Sa collègue renchérit : « plusieurs recherches ont déjà été effectuées sur des mosaïques et des peintures de la même époque dans plusieurs centres d’Occident et même en Italie, alors qu’à Rome ce domaine demeure inexploré. Grâce à ces points de comparaison existants, nous espérons que les résultats des analyses dégageront des éléments sur les monuments au cœur de notre projet. »

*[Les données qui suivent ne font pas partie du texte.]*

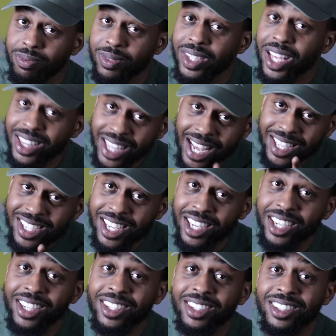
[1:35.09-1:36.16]
Let that sit in.
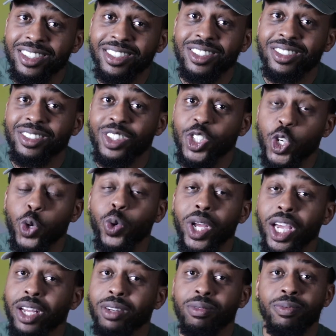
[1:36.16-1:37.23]
Tune
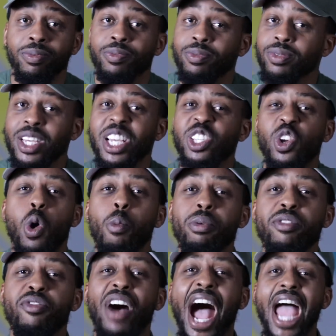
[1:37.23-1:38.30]
in. It's going to be
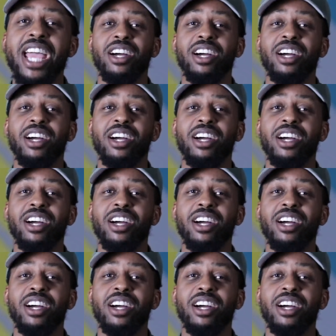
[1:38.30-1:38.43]
fine.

Métissages et bouillon de cultures
Les analyses chimiques seront-elles utiles pour distinguer l’art carolingien de l’art goth ou byzantin par exemple, peuples dont la présence à Rome est attestée ? « Les cultures sont si imbriquées entre elles à ce moment qu’il est très difficile d’affirmer que telle peinture est byzantine », répond Irene Quadri. « On lit dans les sources pontificales qu’il y a eu des oppositions et des cohabitations avec des généraux goths, tandis que les Byzantins investissent directement la papauté, certains papes étant d’origine orientale. Par la suite, on sait que les papes étaient aussi en contact avec les Goths, les Lombards et les Francs, ces derniers prenant le contrôle d’une partie de plus en plus ample de l’Italie. Ces peuples se sont intégrés à la culture locale, y compris du point de vue de la production artistique. Ils ont souvent fini par imiter ce que les empereurs romains faisaient auparavant », explique Chiara Croci.
Ces œuvres sont donc les produits des trajectoires historiques et territoriales des différents peuples ayant constitué la Rome médiévale. « Les rencontres entre les peuples et cultures à Rome ne se sont jamais déroulées dans un mode unidirectionnel. Le résultat, c’est ce grand melting pot », conclut Chiara Croci.